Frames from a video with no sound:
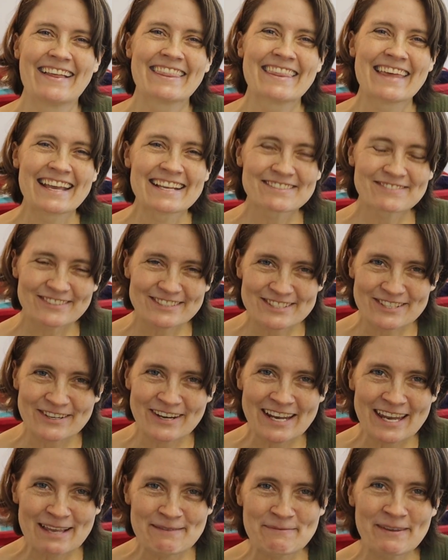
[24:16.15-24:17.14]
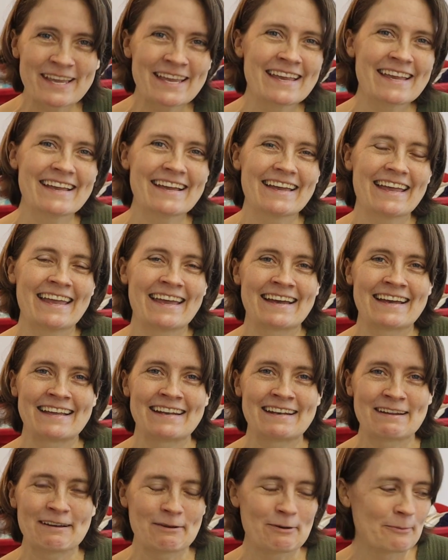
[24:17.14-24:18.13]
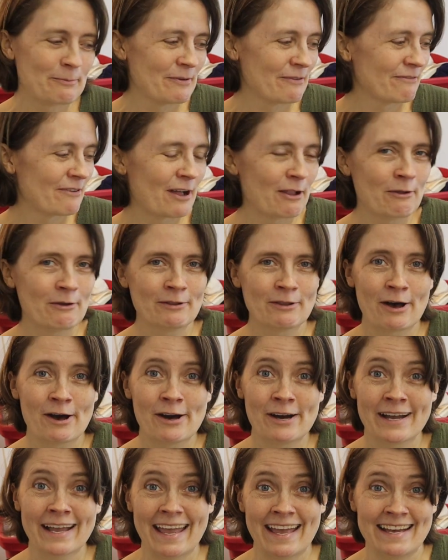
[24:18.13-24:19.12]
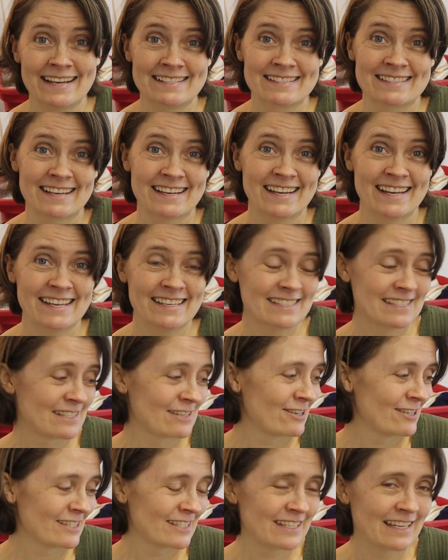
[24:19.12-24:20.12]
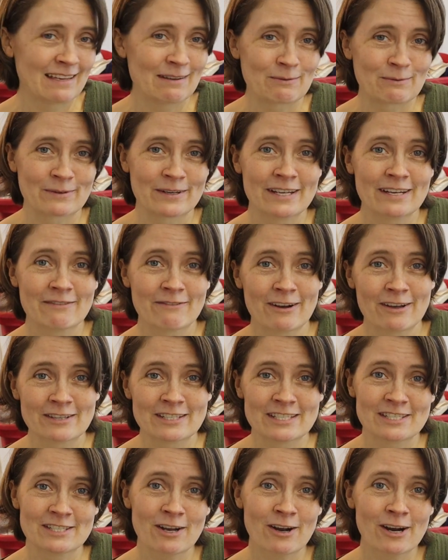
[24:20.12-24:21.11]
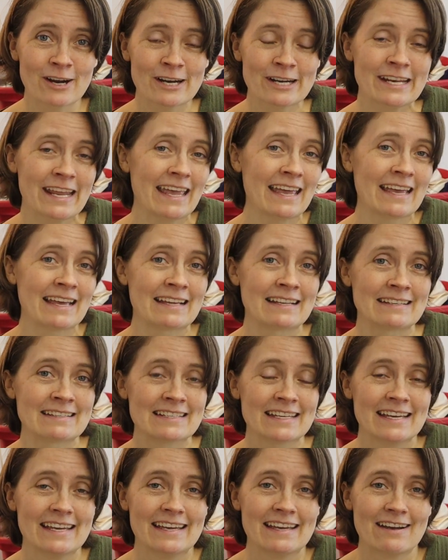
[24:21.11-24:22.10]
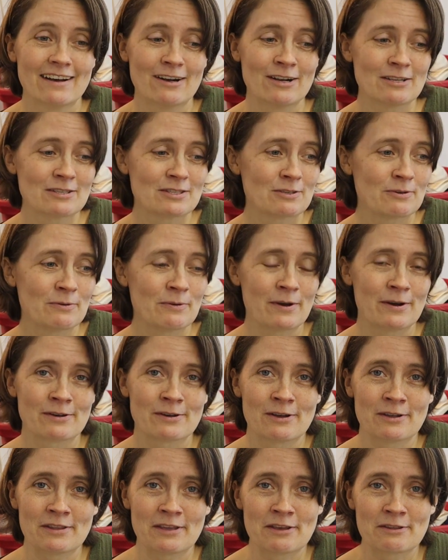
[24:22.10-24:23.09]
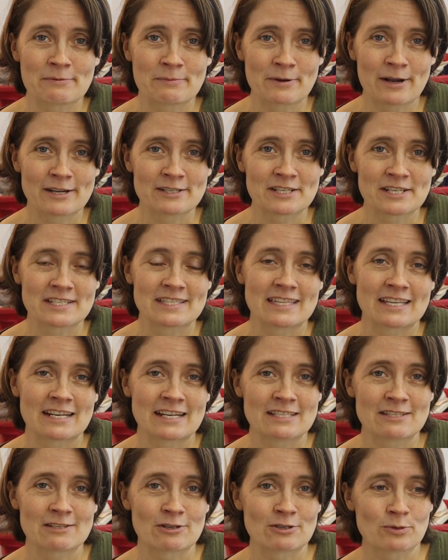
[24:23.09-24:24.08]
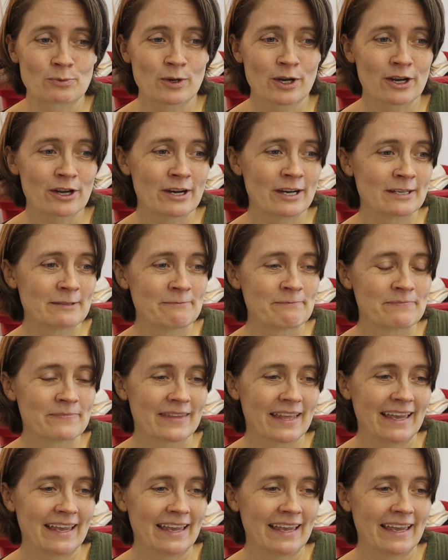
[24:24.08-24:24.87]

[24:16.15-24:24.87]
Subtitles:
Thanks for joining me, and I hope you follow along as I start to get rid of all this yarn, and also on all the other projects that I start to work on.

=======

**Work order**
The line containing "[24:17.14-24:18.13]" and every line after it, through the end of the material above, are to be printed exactly; no pictures belong in the output.

**Answer box**
[24:17.14-24:18.13]
[24:18.13-24:19.12]
[24:19.12-24:20.12]
[24:20.12-24:21.11]
[24:21.11-24:22.10]
[24:22.10-24:23.09]
[24:23.09-24:24.08]
[24:24.08-24:24.87]

[24:16.15-24:24.87]
Subtitles:
Thanks for joining me, and I hope you follow along as I start to get rid of all this yarn, and also on all the other projects that I start to work on.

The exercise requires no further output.